「――……よし、と。これでいいんだよ、ね?」


姿見の前で、くるりと一回りしてみる。
そこに映る自分の姿は、手にした着付け本の写真と変わりなかった。
おばあちゃんに一度教わっただけなのに、きちんと着られたことが嬉しい。


「結構かわいいじゃん、あたし」


黒地に、鮮やかな百合の花を散らした浴衣。赤い半襟が、あたしの白いだけが取り柄の顔を引き立てている、気がした。

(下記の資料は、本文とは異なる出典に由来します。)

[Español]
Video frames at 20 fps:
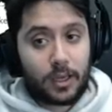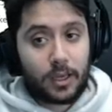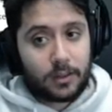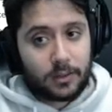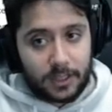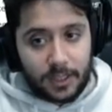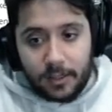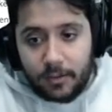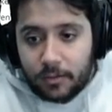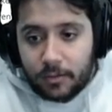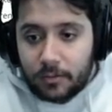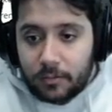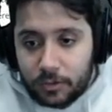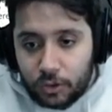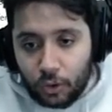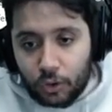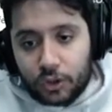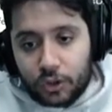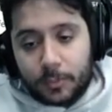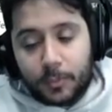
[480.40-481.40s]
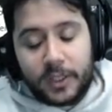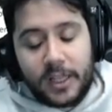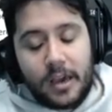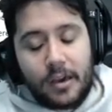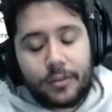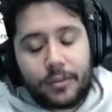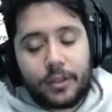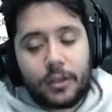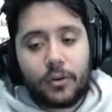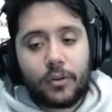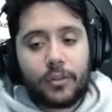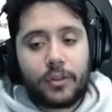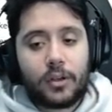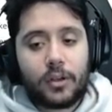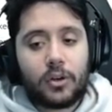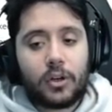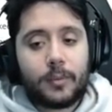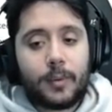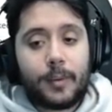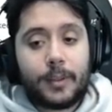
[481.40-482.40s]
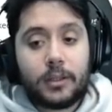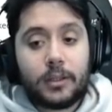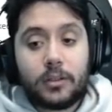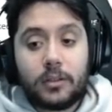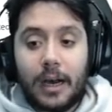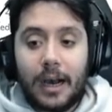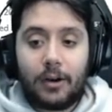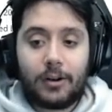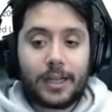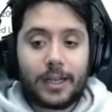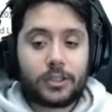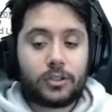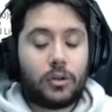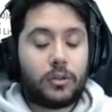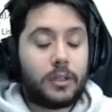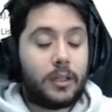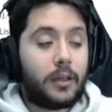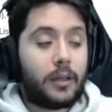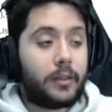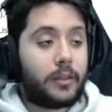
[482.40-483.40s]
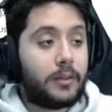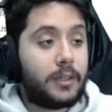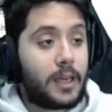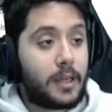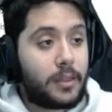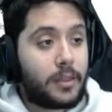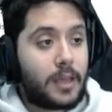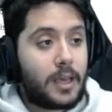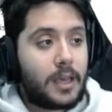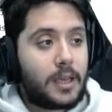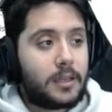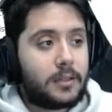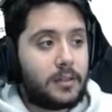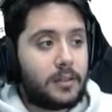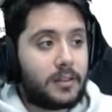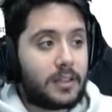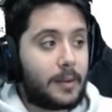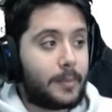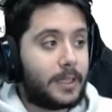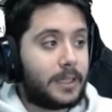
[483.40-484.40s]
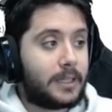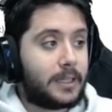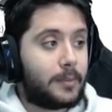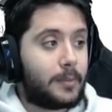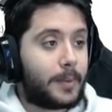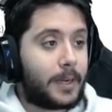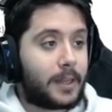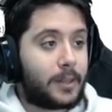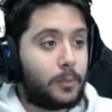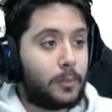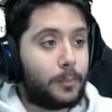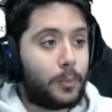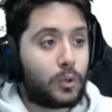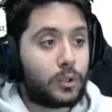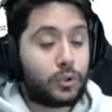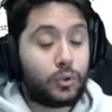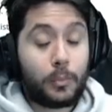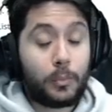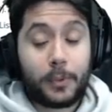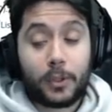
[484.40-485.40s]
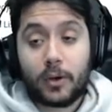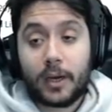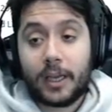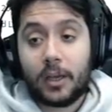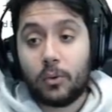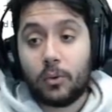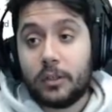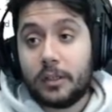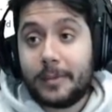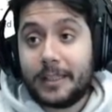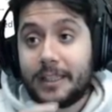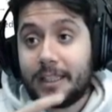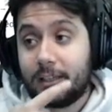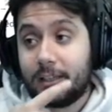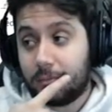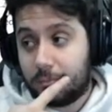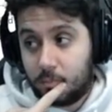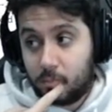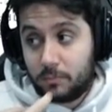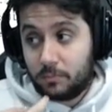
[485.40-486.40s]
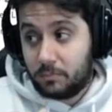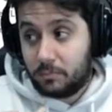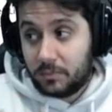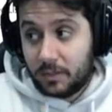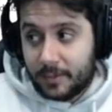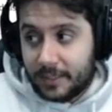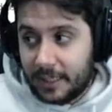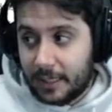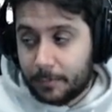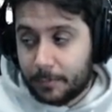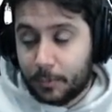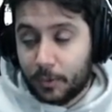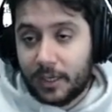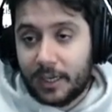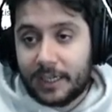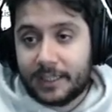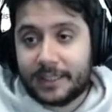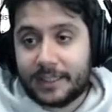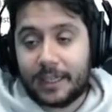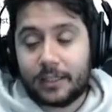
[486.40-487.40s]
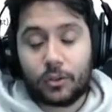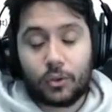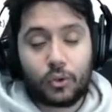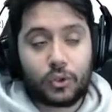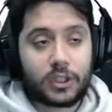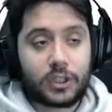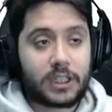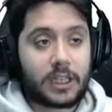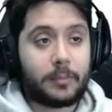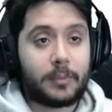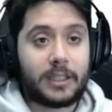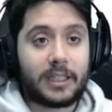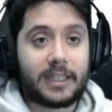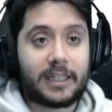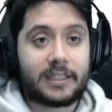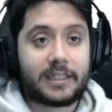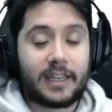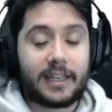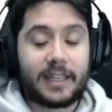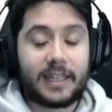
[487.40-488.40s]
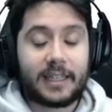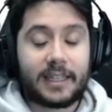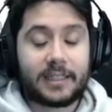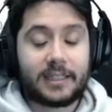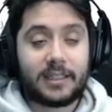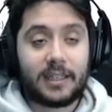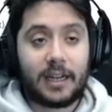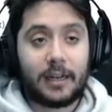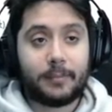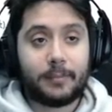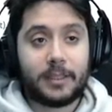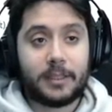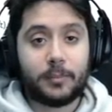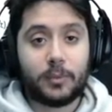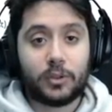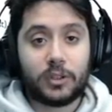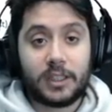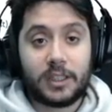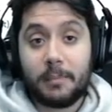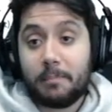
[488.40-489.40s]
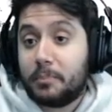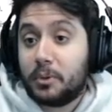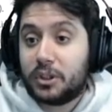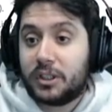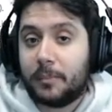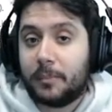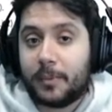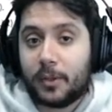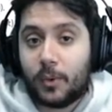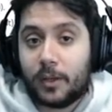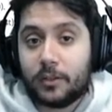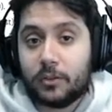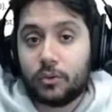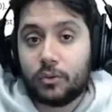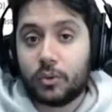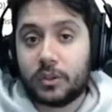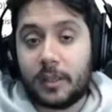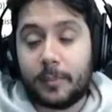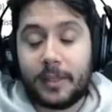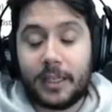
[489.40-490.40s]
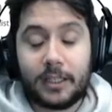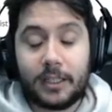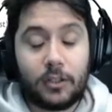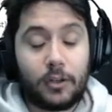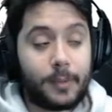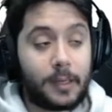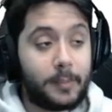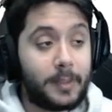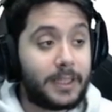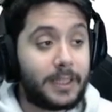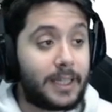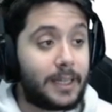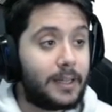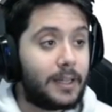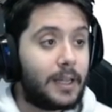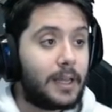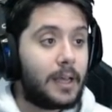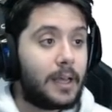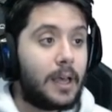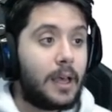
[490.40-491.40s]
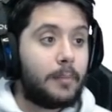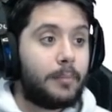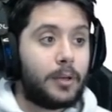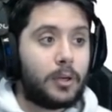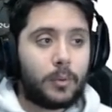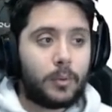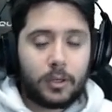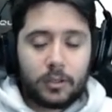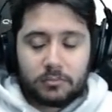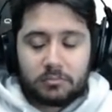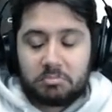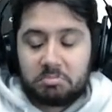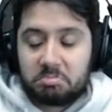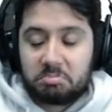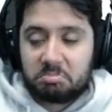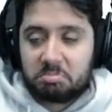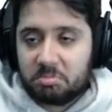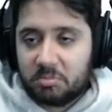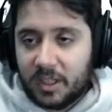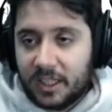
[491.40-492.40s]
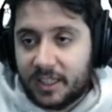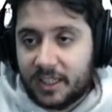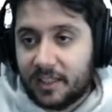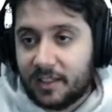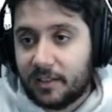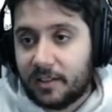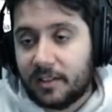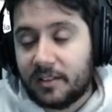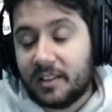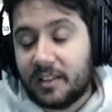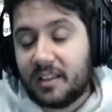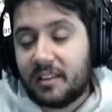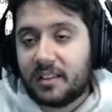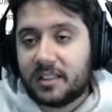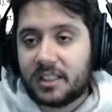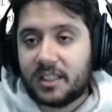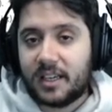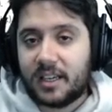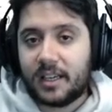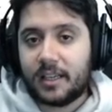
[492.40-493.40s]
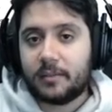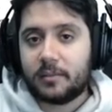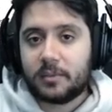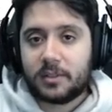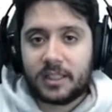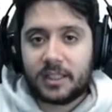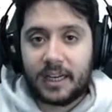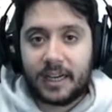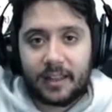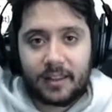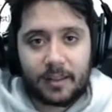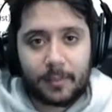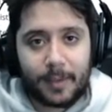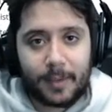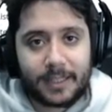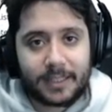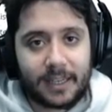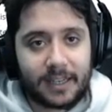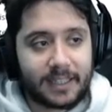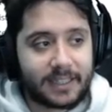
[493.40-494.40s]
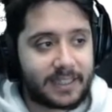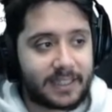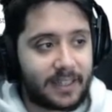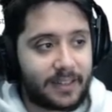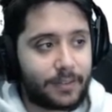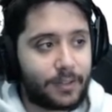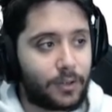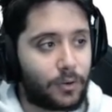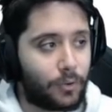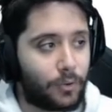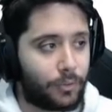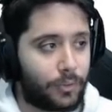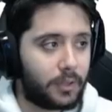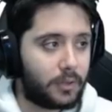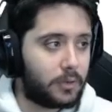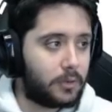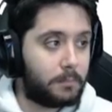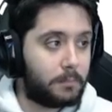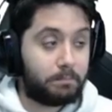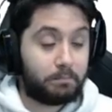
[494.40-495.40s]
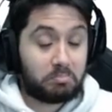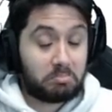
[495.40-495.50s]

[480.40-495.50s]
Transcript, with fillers: en 10. Solo se podía de 5 en 5 de momento. Ahora solo de 10 en 10. Sinceramente me parece un poco estúpido que haya un límite. Deberías poder gastar todos los skip tickets que quieras al mismo tiempo. Siempre y cuando tu estamina te lo permita. Pero bueno, es de 10 en 10. Así que se agradece más que que sea de 5 en 5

いつもは一つに纏めているだけの髪も、今日は綺麗に結いあげて、かんざしまで刺してみた。
うん、うなじもなかなか綺麗。


くるくると向きを変えて鏡の自分を確認していると、おもむろに部屋のドアが開いた。


「都子(いくこ)、あんた……」


顔を出した母が、あたしの姿を見て息を飲んだ。


「夏祭りでしょ、今日。行くの」


どう? とポーズをとってみると、母は目をしばたたかせた。


「それ着て、行くの?」


「そうだよ。てっちゃんと約束してるもん」


町の端にある神社の夏祭りに、一緒に行こうって誘ったのは、あたし。
幼なじみの鉄太(てつた)は渋い顔をしながらも、小さく頷いてくれた。

最後まで、クラスメイトに見つかるのが嫌だとぼやいていたけれど。